I too have multiple Shelly 1’s, ok i can’t comment on energy monitoring as they’re not PM’s, but the switches themselves haven’t missed a beat. One thing I will say though is the sound of the relay activating is very audible (you can hear it through a plasterboard/plastered ceiling.
I’m happy with them and for the price would definitely buy again, plus they’re much much smaller than a sonoff which I purchased for testing and abandoned due to the size

Do Shelly 1 PM’s work like the Shelly Wall Plug S or different?

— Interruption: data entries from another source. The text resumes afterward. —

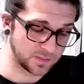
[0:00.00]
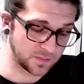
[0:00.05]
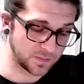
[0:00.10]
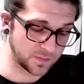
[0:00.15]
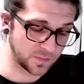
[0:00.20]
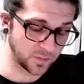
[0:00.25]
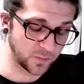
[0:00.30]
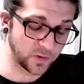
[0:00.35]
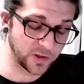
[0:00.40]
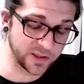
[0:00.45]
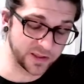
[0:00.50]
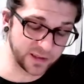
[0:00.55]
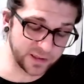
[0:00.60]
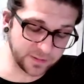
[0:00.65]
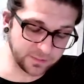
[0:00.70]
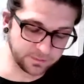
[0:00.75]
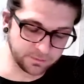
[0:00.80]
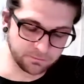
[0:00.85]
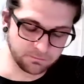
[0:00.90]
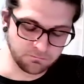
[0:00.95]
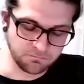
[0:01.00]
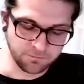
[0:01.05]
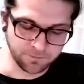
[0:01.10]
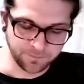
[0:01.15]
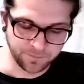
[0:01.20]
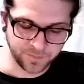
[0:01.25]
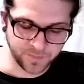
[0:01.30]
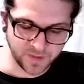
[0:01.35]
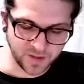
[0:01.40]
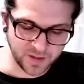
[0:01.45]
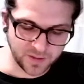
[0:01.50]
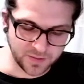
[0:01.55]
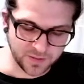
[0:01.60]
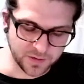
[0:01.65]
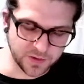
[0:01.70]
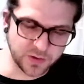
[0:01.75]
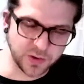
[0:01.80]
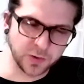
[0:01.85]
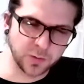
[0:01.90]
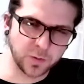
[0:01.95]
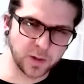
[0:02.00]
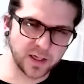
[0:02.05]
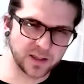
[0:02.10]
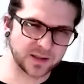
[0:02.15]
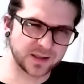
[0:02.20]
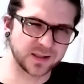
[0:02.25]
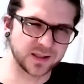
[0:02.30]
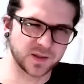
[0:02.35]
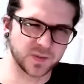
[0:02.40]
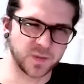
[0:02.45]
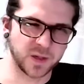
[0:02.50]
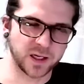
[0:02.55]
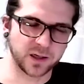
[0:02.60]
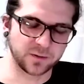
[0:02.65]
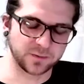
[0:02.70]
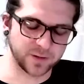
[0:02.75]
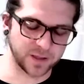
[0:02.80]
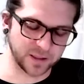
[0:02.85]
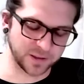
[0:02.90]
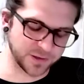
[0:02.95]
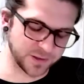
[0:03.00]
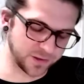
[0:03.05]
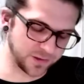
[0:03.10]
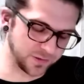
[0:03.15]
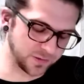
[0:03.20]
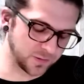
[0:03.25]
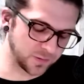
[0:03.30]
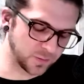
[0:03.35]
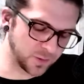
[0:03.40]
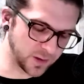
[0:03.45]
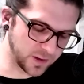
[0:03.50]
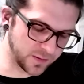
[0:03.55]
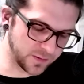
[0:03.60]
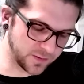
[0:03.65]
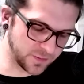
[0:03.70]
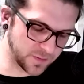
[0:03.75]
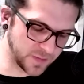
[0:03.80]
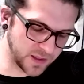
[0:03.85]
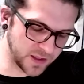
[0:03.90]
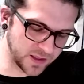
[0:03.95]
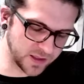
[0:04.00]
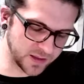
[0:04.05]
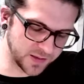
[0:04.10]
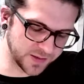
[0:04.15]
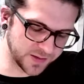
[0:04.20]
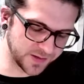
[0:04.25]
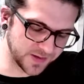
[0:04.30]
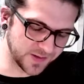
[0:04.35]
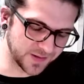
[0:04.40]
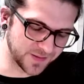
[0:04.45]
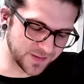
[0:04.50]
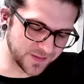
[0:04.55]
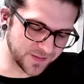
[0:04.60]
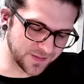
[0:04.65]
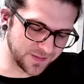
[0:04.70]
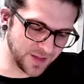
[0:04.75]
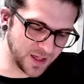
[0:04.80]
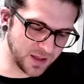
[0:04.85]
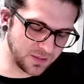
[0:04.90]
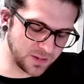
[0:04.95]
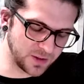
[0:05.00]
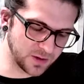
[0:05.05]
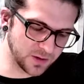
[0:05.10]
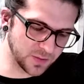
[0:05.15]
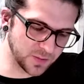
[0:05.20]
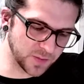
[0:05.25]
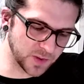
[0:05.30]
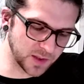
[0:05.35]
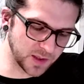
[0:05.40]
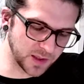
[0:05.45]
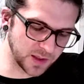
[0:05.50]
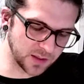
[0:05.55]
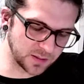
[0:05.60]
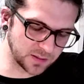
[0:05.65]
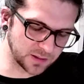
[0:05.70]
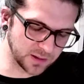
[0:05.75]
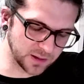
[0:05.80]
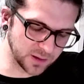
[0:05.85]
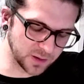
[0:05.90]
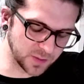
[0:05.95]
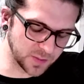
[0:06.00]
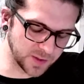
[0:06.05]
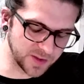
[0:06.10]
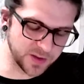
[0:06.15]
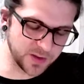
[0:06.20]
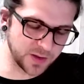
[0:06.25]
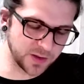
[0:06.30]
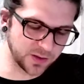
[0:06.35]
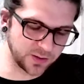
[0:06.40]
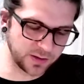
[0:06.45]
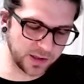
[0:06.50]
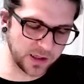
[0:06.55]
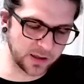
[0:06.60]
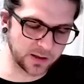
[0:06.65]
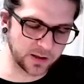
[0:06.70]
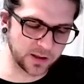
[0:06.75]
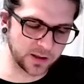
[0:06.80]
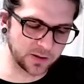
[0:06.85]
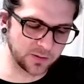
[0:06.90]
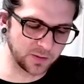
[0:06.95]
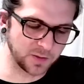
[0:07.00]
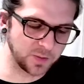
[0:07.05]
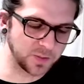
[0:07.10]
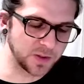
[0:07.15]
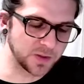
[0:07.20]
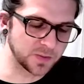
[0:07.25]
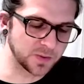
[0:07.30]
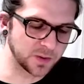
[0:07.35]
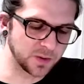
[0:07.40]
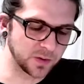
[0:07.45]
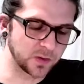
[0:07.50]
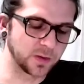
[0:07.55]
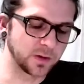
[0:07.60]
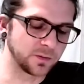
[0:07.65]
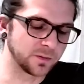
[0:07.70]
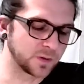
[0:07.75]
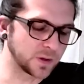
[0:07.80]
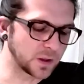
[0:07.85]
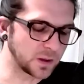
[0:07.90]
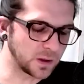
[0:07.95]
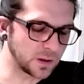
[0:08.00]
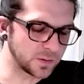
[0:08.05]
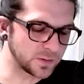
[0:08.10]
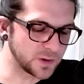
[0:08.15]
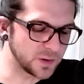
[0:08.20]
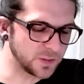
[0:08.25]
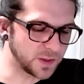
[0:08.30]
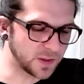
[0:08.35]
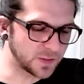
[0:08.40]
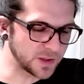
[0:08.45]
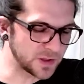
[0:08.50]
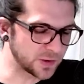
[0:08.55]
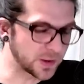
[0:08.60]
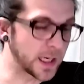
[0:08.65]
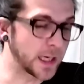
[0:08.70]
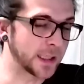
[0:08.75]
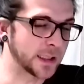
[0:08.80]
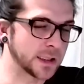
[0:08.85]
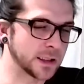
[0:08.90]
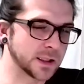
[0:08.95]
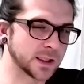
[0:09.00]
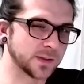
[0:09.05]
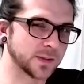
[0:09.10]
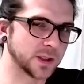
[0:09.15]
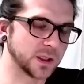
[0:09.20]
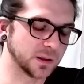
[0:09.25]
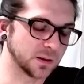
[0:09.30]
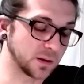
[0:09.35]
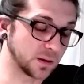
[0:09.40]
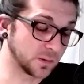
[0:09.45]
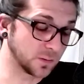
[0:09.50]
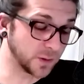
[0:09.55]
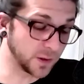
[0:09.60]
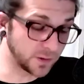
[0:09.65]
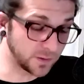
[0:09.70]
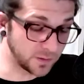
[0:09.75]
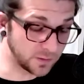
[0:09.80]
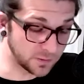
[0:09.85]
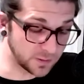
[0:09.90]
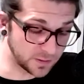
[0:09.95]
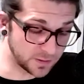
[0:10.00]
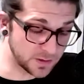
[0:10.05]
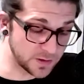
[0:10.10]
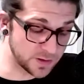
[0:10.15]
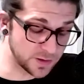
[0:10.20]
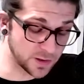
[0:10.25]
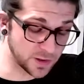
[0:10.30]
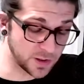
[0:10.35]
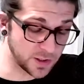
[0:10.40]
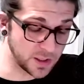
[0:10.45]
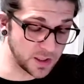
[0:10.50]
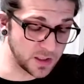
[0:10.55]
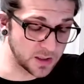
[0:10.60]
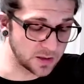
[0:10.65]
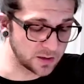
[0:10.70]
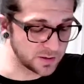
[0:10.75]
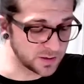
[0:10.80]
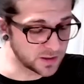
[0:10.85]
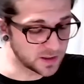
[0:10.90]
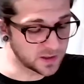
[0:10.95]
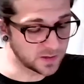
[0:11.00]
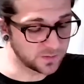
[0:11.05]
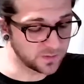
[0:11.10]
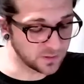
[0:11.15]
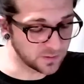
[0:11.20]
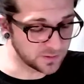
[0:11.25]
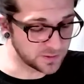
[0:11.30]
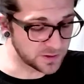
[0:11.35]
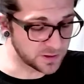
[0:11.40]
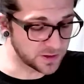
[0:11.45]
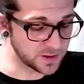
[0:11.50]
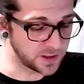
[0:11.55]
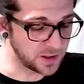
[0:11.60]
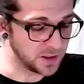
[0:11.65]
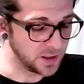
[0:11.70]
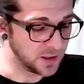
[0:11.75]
reading, there's two ways this might affect you. One of them is maybe you're being a little bit too arrogant with people who are involved. You might be dragging somebody along with you on this journey, on this difficult journey.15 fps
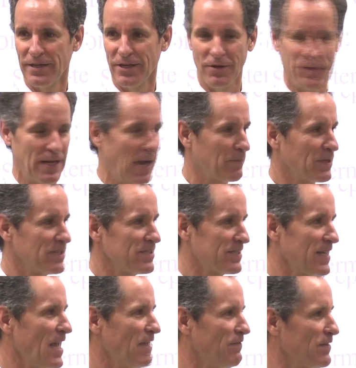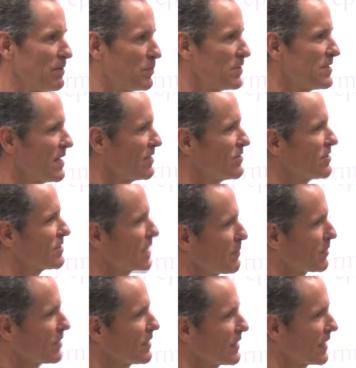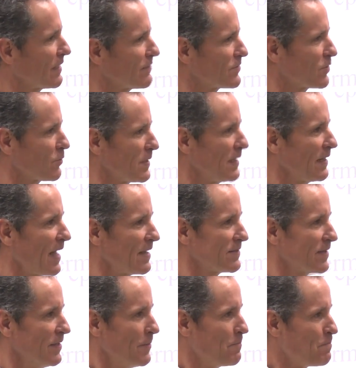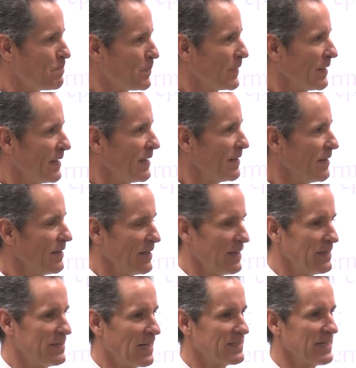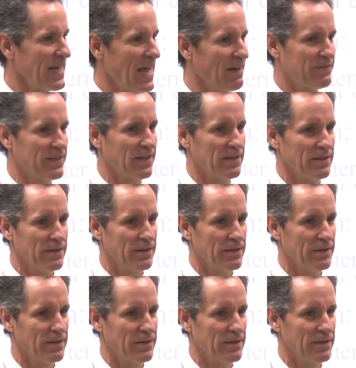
you know, that I'm going to save and the percentages I'm going to give. So realize it doesn't have to,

Spec wise it’s more comparable with the non s plug but as a relay to be mounted in a wallbox behind a light switch or power outlet.

Of course,
You mean 16A instead of 12A. But I mean Openhab functionally:

  • switching
  • power metering
    works the same for both?

Yes as they are connected via mqtt everything that is exposed over Mqtt from shelly can be used in Openhab. Have a look here for how examples how to connect it as shellys own documentation for the mqtt api is not really upto date:

Great, this will help me.

First gonna order some.

Regards

Hi ALL There,

I use different Shelly devices with openHAB/MQTT/Mosquitto/Telegraf/Grafana.
You can found my main config files as example there :
https://www.facebook.com/groups/325879801556174/?ref=group_header

To discuss…

Thanks Francois, although my french is not that well!

Do you reccomend to put use a different WLan for your shelly devices? Or a different one for all IoT stuff? Including the openhab server?

If your router has the option I would at least block the internet access of the iot devices which don’t need it, like plugs and sensors.

Not needed if your main WLAN run well.
If you have hundreds of IoT which are sending lot of informations permanently, you should think to have a specific one, but not on the same channel, of course.